[Stored items from a collection]
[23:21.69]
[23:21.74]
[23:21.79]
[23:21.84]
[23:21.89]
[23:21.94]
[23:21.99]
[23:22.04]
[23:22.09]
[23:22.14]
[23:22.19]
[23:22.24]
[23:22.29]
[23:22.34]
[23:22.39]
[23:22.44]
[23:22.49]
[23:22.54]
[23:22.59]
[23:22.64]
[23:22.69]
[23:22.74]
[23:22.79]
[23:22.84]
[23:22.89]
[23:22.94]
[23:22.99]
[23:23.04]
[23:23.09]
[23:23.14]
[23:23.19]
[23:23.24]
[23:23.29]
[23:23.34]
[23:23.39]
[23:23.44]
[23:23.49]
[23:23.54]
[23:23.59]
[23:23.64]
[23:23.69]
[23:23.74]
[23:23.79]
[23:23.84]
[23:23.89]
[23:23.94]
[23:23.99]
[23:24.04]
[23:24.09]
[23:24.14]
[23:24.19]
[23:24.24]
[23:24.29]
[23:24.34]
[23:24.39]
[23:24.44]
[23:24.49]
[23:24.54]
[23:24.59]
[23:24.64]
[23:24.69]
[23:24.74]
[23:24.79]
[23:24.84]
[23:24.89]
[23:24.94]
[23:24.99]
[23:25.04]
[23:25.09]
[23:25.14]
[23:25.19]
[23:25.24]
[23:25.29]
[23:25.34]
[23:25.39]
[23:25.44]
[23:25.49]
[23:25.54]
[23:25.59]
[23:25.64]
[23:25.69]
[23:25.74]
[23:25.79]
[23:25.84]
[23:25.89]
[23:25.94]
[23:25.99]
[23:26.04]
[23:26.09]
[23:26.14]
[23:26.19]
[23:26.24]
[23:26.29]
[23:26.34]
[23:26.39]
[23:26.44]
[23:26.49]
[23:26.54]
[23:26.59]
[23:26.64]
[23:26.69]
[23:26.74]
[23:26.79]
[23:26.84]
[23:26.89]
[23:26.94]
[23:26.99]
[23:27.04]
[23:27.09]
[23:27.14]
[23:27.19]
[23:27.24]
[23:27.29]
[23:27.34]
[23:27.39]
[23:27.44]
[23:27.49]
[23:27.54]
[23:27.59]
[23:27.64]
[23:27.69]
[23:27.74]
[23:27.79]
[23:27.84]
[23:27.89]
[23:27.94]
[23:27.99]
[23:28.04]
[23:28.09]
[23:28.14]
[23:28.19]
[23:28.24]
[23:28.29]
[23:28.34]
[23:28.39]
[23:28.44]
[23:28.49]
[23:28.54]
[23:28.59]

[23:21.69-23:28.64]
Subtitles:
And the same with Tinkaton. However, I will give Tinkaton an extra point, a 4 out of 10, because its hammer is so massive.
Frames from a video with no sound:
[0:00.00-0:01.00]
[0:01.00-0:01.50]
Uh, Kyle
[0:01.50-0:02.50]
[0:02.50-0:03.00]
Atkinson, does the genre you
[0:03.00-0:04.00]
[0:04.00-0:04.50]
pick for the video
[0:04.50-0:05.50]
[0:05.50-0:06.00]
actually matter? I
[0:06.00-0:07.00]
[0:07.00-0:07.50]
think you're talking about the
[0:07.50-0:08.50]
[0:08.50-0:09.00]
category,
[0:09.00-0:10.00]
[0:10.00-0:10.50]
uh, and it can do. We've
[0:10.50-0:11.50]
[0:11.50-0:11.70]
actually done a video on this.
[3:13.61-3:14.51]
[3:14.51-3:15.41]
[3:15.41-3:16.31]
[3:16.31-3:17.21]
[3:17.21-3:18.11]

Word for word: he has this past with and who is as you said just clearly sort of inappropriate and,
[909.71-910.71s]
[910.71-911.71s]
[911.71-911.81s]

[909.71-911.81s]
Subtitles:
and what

● **EXERCISE AIM**
Please print all the data again exactly as given.

● **RESULT FOR THIS TASK**
[23:21.69]
[23:21.74]
[23:21.79]
[23:21.84]
[23:21.89]
[23:21.94]
[23:21.99]
[23:22.04]
[23:22.09]
[23:22.14]
[23:22.19]
[23:22.24]
[23:22.29]
[23:22.34]
[23:22.39]
[23:22.44]
[23:22.49]
[23:22.54]
[23:22.59]
[23:22.64]
[23:22.69]
[23:22.74]
[23:22.79]
[23:22.84]
[23:22.89]
[23:22.94]
[23:22.99]
[23:23.04]
[23:23.09]
[23:23.14]
[23:23.19]
[23:23.24]
[23:23.29]
[23:23.34]
[23:23.39]
[23:23.44]
[23:23.49]
[23:23.54]
[23:23.59]
[23:23.64]
[23:23.69]
[23:23.74]
[23:23.79]
[23:23.84]
[23:23.89]
[23:23.94]
[23:23.99]
[23:24.04]
[23:24.09]
[23:24.14]
[23:24.19]
[23:24.24]
[23:24.29]
[23:24.34]
[23:24.39]
[23:24.44]
[23:24.49]
[23:24.54]
[23:24.59]
[23:24.64]
[23:24.69]
[23:24.74]
[23:24.79]
[23:24.84]
[23:24.89]
[23:24.94]
[23:24.99]
[23:25.04]
[23:25.09]
[23:25.14]
[23:25.19]
[23:25.24]
[23:25.29]
[23:25.34]
[23:25.39]
[23:25.44]
[23:25.49]
[23:25.54]
[23:25.59]
[23:25.64]
[23:25.69]
[23:25.74]
[23:25.79]
[23:25.84]
[23:25.89]
[23:25.94]
[23:25.99]
[23:26.04]
[23:26.09]
[23:26.14]
[23:26.19]
[23:26.24]
[23:26.29]
[23:26.34]
[23:26.39]
[23:26.44]
[23:26.49]
[23:26.54]
[23:26.59]
[23:26.64]
[23:26.69]
[23:26.74]
[23:26.79]
[23:26.84]
[23:26.89]
[23:26.94]
[23:26.99]
[23:27.04]
[23:27.09]
[23:27.14]
[23:27.19]
[23:27.24]
[23:27.29]
[23:27.34]
[23:27.39]
[23:27.44]
[23:27.49]
[23:27.54]
[23:27.59]
[23:27.64]
[23:27.69]
[23:27.74]
[23:27.79]
[23:27.84]
[23:27.89]
[23:27.94]
[23:27.99]
[23:28.04]
[23:28.09]
[23:28.14]
[23:28.19]
[23:28.24]
[23:28.29]
[23:28.34]
[23:28.39]
[23:28.44]
[23:28.49]
[23:28.54]
[23:28.59]

[23:21.69-23:28.64]
Subtitles:
And the same with Tinkaton. However, I will give Tinkaton an extra point, a 4 out of 10, because its hammer is so massive.
Frames from a video with no sound:
[0:00.00-0:01.00]
[0:01.00-0:01.50]
Uh, Kyle
[0:01.50-0:02.50]
[0:02.50-0:03.00]
Atkinson, does the genre you
[0:03.00-0:04.00]
[0:04.00-0:04.50]
pick for the video
[0:04.50-0:05.50]
[0:05.50-0:06.00]
actually matter? I
[0:06.00-0:07.00]
[0:07.00-0:07.50]
think you're talking about the
[0:07.50-0:08.50]
[0:08.50-0:09.00]
category,
[0:09.00-0:10.00]
[0:10.00-0:10.50]
uh, and it can do. We've
[0:10.50-0:11.50]
[0:11.50-0:11.70]
actually done a video on this.
[3:13.61-3:14.51]
[3:14.51-3:15.41]
[3:15.41-3:16.31]
[3:16.31-3:17.21]
[3:17.21-3:18.11]

Word for word: he has this past with and who is as you said just clearly sort of inappropriate and,
[909.71-910.71s]
[910.71-911.71s]
[911.71-911.81s]

[909.71-911.81s]
Subtitles:
and what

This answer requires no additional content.